■ **STORED DATA**
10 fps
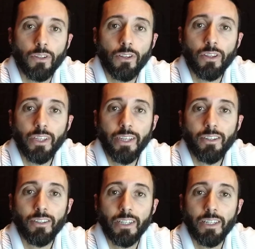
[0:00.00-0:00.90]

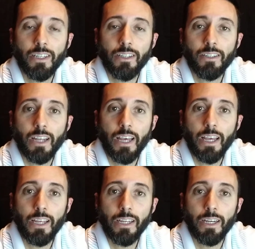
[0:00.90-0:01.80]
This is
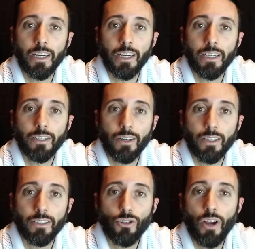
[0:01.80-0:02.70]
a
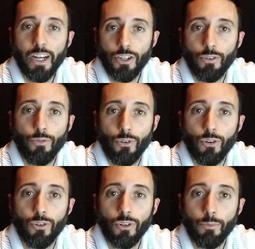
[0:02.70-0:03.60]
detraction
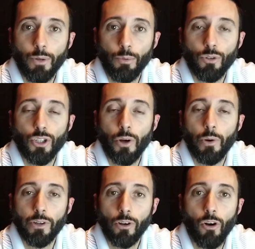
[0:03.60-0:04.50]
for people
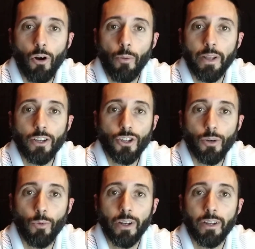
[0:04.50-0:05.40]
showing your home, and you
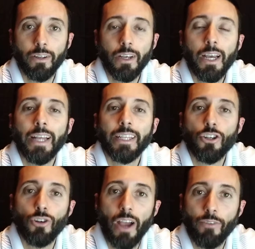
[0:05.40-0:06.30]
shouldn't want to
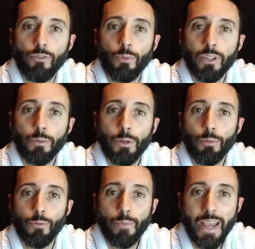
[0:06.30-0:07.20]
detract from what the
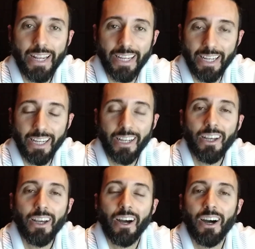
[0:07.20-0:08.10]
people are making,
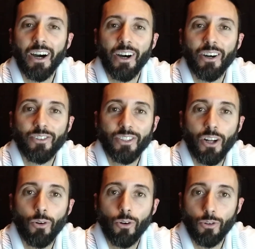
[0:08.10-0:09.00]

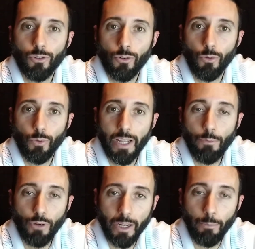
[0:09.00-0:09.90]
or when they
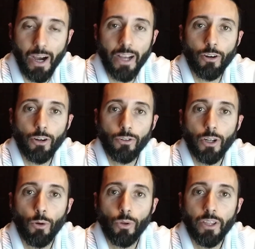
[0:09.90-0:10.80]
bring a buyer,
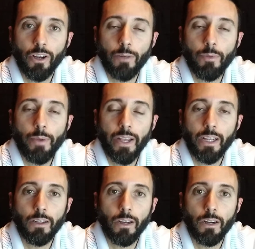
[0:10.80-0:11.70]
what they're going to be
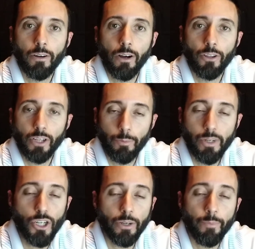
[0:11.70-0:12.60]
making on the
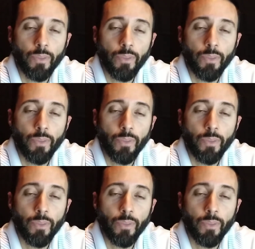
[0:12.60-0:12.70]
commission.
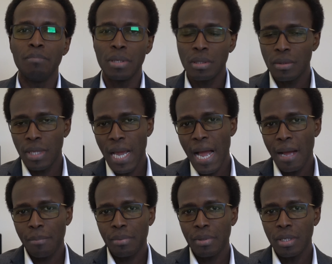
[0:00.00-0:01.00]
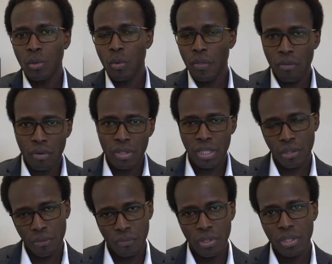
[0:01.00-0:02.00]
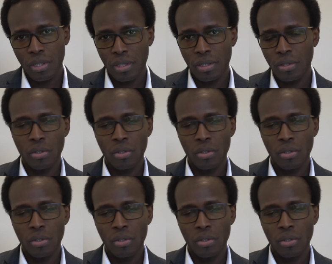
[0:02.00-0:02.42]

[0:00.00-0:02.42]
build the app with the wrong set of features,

■ **WHAT IS REQUIRED**
Verbatim copy with pictures excluded: write out the records above in full.

■ **FINAL ANSWER**
10 fps
[0:00.00-0:00.90]

[0:00.90-0:01.80]
This is
[0:01.80-0:02.70]
a
[0:02.70-0:03.60]
detraction
[0:03.60-0:04.50]
for people
[0:04.50-0:05.40]
showing your home, and you
[0:05.40-0:06.30]
shouldn't want to
[0:06.30-0:07.20]
detract from what the
[0:07.20-0:08.10]
people are making,
[0:08.10-0:09.00]

[0:09.00-0:09.90]
or when they
[0:09.90-0:10.80]
bring a buyer,
[0:10.80-0:11.70]
what they're going to be
[0:11.70-0:12.60]
making on the
[0:12.60-0:12.70]
commission.
[0:00.00-0:01.00]
[0:01.00-0:02.00]
[0:02.00-0:02.42]

[0:00.00-0:02.42]
build the app with the wrong set of features,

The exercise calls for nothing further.